The UK Government has lost a court bid to delay publication of its air pollution strategy, and must now release it before the June election.
Mr Justice Garnham, ruling against the government, also told ministers to stick to his original deadline of 31 July to publish the final policy on tackling the air quality crisis - the same date specified in his original order in November 2016.
"I hope that after this appalling delay, this Government delivers a strong plan to finally get a grip on this issue and urgently introduces a diesel scrappage fund to rid our streets of the dirtiest cars, and provide financial incentives to encourage people to buy the cleanest vehicles", he said.
Seven years ago, Britain was told it was in breach of the legal limits of toxic gases such as nitrogen dioxide. "We're glad the court agrees that this decision is far too important to delay", said Gareth Redmond-King, head of energy and climate at WWF.
In the West Midlands 1,500 people a year die early as a result of exposure to pollution according to Public Health England - with levels in Birmingham City Centre especially high.
He said that Sue Gray, the Director General of the Cabinet Office's Ethics team had raised "serious concerns about the appropriateness of publishing this in the sensitive period" given the impending general and local elections'.
"The controversy is there and it is not going to be put on hold by not publishing this consultation document".
It argued that while the rule of purdah could be applied to the local elections, it was not in this case relevant to the General Election.
Representing the government, Mr Eadie QC said the application had been brought with considerable reluctance and was not "some sort of guise or demonstration of lack of commitment to improving air quality".
And Jenny Bates, a Friends of the Earth air pollution campaigner, said "protecting the nation's health has rightly been placed above political process", saying that "every delay in action costs lives".
The government could still appeal the ruling in the following weeks.
He added that the government's approach had been "far too leisurely" because ministers were in breach of the European Union air quality directive and the air quality crisis was a "matter of great urgency".

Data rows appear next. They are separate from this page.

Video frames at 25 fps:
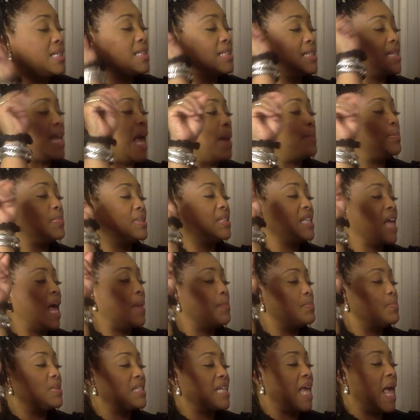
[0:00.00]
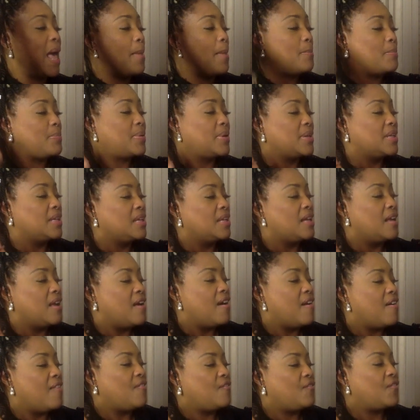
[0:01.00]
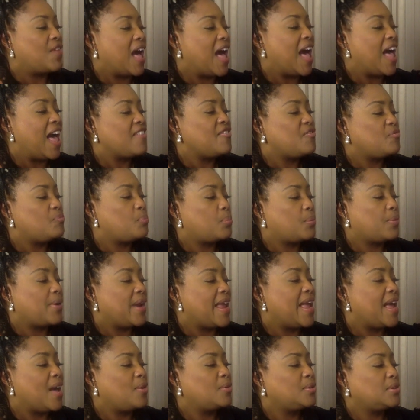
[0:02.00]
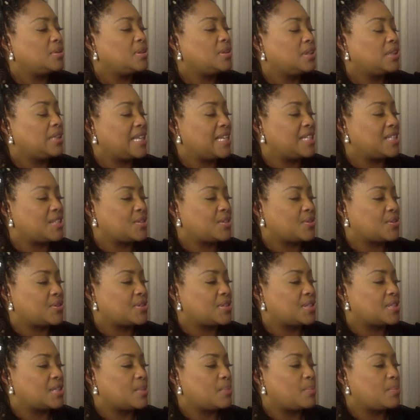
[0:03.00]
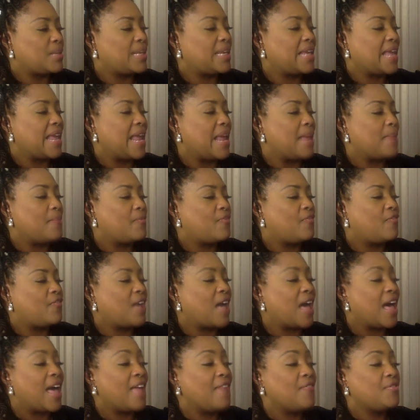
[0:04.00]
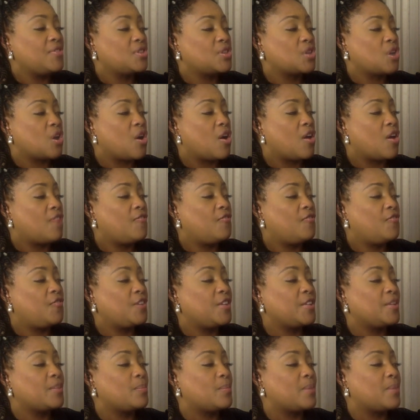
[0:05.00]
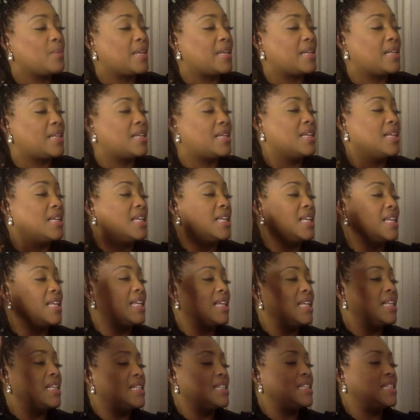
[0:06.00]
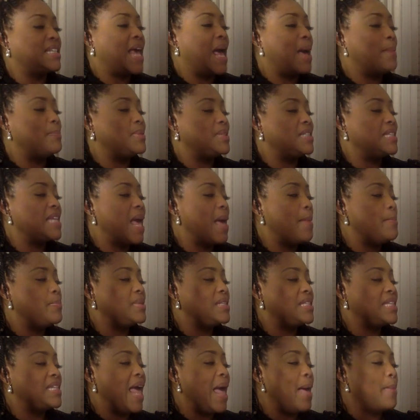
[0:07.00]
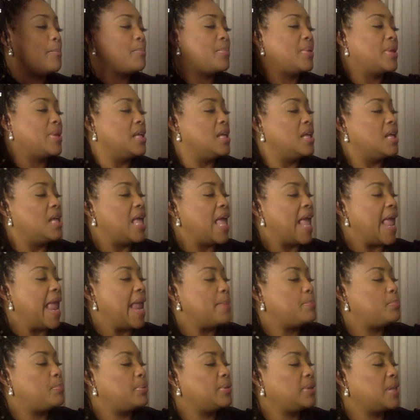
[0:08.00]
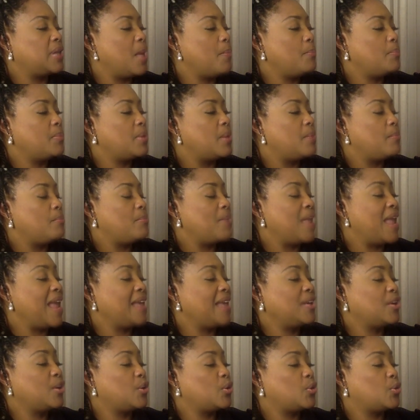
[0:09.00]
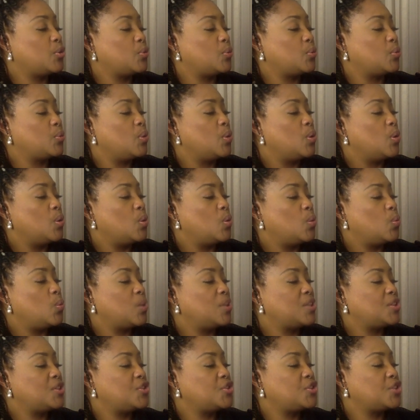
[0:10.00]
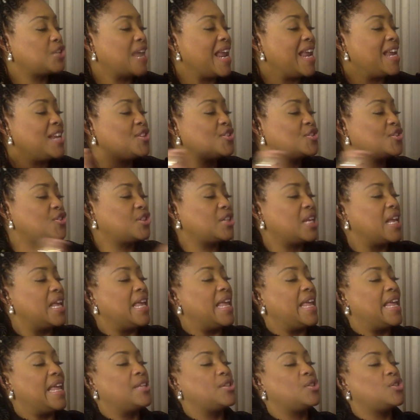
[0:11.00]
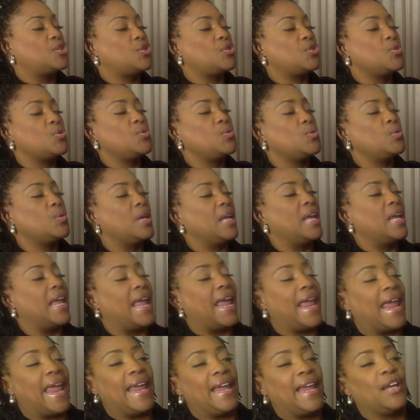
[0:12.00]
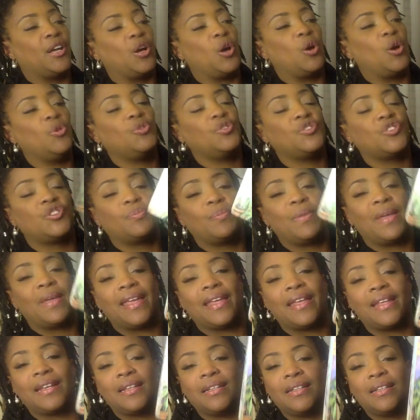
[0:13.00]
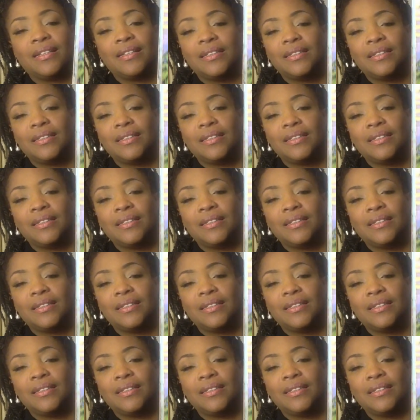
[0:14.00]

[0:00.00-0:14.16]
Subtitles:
Tap, tap, tap. Five brown lizards became five tall footmen. Tap, tap, tap. A plump manicure was changed into a coachman.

The judge agreed, asking the government could not offer a guarantee that delaying publication of the report would not impact how quickly air pollution reduction measures could be implemented.
"Toxic air left unchecked will lead to a rising tide of ill health for everyone, particularly those who are most vulnerable".
Mayor of London, Sadiq Khan, accused Government ministers of having "deliberately used the election as a smokescreen to hold back their plan", instead of taking immediate action to protect the health of the public.